Il gruppo di ricerca ha già al suo attivo importantissimi risultati ottenuti in ricerche fondamentali riguardanti i principi della reattività in fase condensata, ma anche ricerche di tipo applicativo inerenti, ad esempio, a reazioni di polimerizzazione in sistemi molecolari semplici.
In questi studi le reazioni vengono indotte utilizzando solo mezzi fisici quali la pressione e la luce non impiegando nessun altro agente chimico (solventi, catalizzatori, iniziatori radicalici…) che viene generalmente utilizzato nei tradizionali metodi di sintesi.
Aspetto di grande rilievo, questo, perché alla fine del processo di sintesi tali sostanze devono essere separate, trattate e smaltite con costi notevoli e notevole impatto ambientale. La sintesi di idrogeno dall’acqua realizzata in questo studio è un aspetto particolare di questa ricerca.
Più in dettaglio, spiega Matteo Ceppatelli, il giovane borsista primo firmatario della ricerca, «mediante la luce di un laser a ioni argon, e in particolare una radiazione nel vicino ultravioletto (Uv) a 350 nm, le molecole di acqua sono state eccitate in stati elettronici che, dato il loro carattere dissociativo, danno luogo a radicali OH e atomi di idrogeno.
Queste specie vivono pochissimo tempo (siamo nell’ordine di femtosecondi) per poi ricombinarsi.

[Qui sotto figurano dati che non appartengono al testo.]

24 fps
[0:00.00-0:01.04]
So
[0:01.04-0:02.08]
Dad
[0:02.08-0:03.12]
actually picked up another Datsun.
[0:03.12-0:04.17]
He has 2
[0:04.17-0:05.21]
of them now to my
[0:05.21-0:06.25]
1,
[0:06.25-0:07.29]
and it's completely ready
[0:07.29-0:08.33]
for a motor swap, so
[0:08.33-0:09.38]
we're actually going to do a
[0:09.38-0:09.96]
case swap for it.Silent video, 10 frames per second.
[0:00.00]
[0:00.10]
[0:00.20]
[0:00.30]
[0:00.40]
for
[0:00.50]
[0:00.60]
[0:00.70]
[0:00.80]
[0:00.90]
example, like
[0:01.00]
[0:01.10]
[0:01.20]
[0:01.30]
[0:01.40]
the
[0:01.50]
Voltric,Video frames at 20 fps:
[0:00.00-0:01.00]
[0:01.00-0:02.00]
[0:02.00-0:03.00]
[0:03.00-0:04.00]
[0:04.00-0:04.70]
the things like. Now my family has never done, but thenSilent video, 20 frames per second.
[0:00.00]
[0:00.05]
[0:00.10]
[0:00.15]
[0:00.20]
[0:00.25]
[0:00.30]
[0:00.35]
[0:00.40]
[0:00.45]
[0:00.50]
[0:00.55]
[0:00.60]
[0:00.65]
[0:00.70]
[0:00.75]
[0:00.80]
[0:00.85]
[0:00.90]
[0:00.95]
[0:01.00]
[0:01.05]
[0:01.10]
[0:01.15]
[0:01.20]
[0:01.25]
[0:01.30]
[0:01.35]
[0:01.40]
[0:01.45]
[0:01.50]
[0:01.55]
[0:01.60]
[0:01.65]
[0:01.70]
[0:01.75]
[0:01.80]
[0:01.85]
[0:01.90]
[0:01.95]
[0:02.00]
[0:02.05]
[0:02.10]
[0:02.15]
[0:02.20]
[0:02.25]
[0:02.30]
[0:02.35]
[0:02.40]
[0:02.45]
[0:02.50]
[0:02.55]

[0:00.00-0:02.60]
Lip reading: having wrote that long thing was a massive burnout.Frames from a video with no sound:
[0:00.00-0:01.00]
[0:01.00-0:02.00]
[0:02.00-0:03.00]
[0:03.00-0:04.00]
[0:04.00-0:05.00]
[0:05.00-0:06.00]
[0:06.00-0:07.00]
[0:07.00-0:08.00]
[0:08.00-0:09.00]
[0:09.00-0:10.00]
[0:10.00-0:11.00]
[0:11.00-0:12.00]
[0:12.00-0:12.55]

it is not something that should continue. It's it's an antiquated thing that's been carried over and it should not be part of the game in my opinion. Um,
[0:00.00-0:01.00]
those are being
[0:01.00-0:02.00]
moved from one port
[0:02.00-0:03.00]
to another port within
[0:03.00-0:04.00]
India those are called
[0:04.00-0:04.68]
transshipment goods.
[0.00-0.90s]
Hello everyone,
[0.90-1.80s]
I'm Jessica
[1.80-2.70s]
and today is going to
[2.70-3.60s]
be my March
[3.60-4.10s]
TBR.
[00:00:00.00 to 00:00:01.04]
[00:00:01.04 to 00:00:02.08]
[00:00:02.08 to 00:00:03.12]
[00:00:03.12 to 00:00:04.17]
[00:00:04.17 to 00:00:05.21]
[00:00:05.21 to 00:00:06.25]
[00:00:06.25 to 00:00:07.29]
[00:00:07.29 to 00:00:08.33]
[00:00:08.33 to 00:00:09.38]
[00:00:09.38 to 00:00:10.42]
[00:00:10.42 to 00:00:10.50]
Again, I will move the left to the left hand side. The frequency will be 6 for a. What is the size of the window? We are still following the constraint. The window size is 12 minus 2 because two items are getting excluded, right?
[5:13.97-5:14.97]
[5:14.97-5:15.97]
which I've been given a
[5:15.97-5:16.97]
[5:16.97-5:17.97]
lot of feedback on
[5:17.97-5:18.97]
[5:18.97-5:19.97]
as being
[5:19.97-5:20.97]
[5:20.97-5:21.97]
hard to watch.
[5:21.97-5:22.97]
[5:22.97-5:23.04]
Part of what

L’idea di fondo di questo studio si basa sull’impiego dell’alta pressione (in questo studio la fotodissociazione viene effettuata tra 1.000 e 5.000 atmosfere ovvero pressioni realizzabili in grandi impianti industriali) che permette di avvicinare le molecole in modo che il tempo necessario per la ricombinazione delle specie sopra descritte divenga comparabile a quello per una reazione tra il radicale OH (molto aggressivo) e l’altra molecola presente nella miscela.
«Così facendo inneschiamo la reazione e l’atomo di idrogeno può reagire con un altro atomo di idrogeno per dare l’idrogeno molecolare».
«Le molecole impiegate in questo studio, azoto e monossido di carbonio, non sono certo le più efficienti per produrre idrogeno – aggiunge Ceppatelli – infatti ne stiamo studiando altre di gran lunga più adatte per questo scopo.
«La scelta di queste due molecole è dovuta al fatto che l’azoto è la molecola più stabile, e quindi è di per sé un grande successo riuscire a farla reagire, ed è il componente principale dell’aria, quindi si può immaginare, anche se la resa è bassa, come sarebbe affascinante comprimere semplicemente aria arricchita in acqua per generare idrogeno.
«Per quanto riguarda il CO il motivo è opposto, questa molecola è infatti molto reattiva nelle stesse condizioni, e il fatto che riusciamo a farla reagire con l’acqua è una conferma della estrema efficienza dei radicali OH nell’attivare la reazione.
«Va inoltre specificato che la radiazione impiegata può essere assorbita dall’acqua solo attraverso un processo a due fotoni (ovvero due fotoni devono essere assorbiti simultaneamente per consentire la transizione allo stato eccitato che consente la dissociazione della molecola), un’eccitazione diretta richiederebbe infatti luce di energia doppia rendendo inaccessibile il processo di sintesi per finalità applicative. Il fatto che la reazione venga innescata in queste condizioni, dove solo pochissime molecole di acqua vengono eccitate, sottolinea ancora di più l’efficienza del processo».